The Nobel Women's Initiative's conference in Quebec this week on Women forging a new security: ending sexual violence in conflict, provides a rare opportunity to move forward with a civil society strategy. Bringing together activists who work in diverse sectors from different geographies and political frames, we have a chance to form a strategic platform and more coordinated advocacy at this pivotal time.
As the UN’s Stop Rape Now campaign ramps up and circulates information to a global network, civil society must organize and mobilize a powerful response that puts real pressure on governments for prevention, protection, prosecution and support to survivors. Collectively, we need to hold governments and their agencies to their obligations.
We can campaign for protection measures to be more robust. We can press for peacekeepers to have clearer, stronger mandates to protect women. We can make sure more women are trained and deployed in protection forces.
We can campaign for legal reforms and blacklist countries where rape is inadequately defined and covered in criminal codes. We can speak out when witnesses are intimidated or police fail to make arrests. We can support proper standards for evidence and investment in justice systems and training for prosecutors, police, judges and health professionals. In Kenya there are only two forensic doctors. In DRC, apparently only one part-time one in the Kivus. Justice cannot be delivered when health and judicial infrastructures are so appallingly frail.
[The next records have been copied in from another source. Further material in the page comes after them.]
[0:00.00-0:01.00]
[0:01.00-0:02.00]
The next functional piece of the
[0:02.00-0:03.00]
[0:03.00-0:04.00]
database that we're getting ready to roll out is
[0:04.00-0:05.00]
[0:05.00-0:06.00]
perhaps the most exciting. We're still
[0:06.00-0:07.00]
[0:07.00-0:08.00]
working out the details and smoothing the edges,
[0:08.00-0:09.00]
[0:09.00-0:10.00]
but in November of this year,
We can insist that major international donors support the essential front-line grassroots women’s groups that require small grants to survive. A new report on North Kivu in eastern DRC reveals that in areas where grassroots women’s organizations are most successful and supported, more than 50% of rape victims present to health and legal services within the critical 72 hours of an assault.
We can mobilize to highlight the glaring gaps in support to women and press for accountability in delivery of aid. In February I visited a local government health clinic in a small village in South Kivu, DRC, 30 kilometres from the well-known Panzi Hospital. There was no electricity, no running water, an empty pharmacy, no rape kits or emergency contraception. But on site, an amazing nurse and her aides were working in the dark, without salary for the previous three months. The clinic had seen 15 rape cases in January. The victims cannot afford an official medical evaluation in the nearby town of Uvira or access to justice. In Uvira, half a dozen legal and social support NGOs labor to support survivors of violence. Not one had access to a computer. And yet, every day they open their doors to victims of violence and push their systems to respond and deliver justice. And they call on us to speak out for them and with them.
That is what we’ll be doing this week in Quebec. As we come together from myriad sectors and regions to share struggles, successes and strategies, we must form a more powerful and effective civil society movement to stop this mass crime.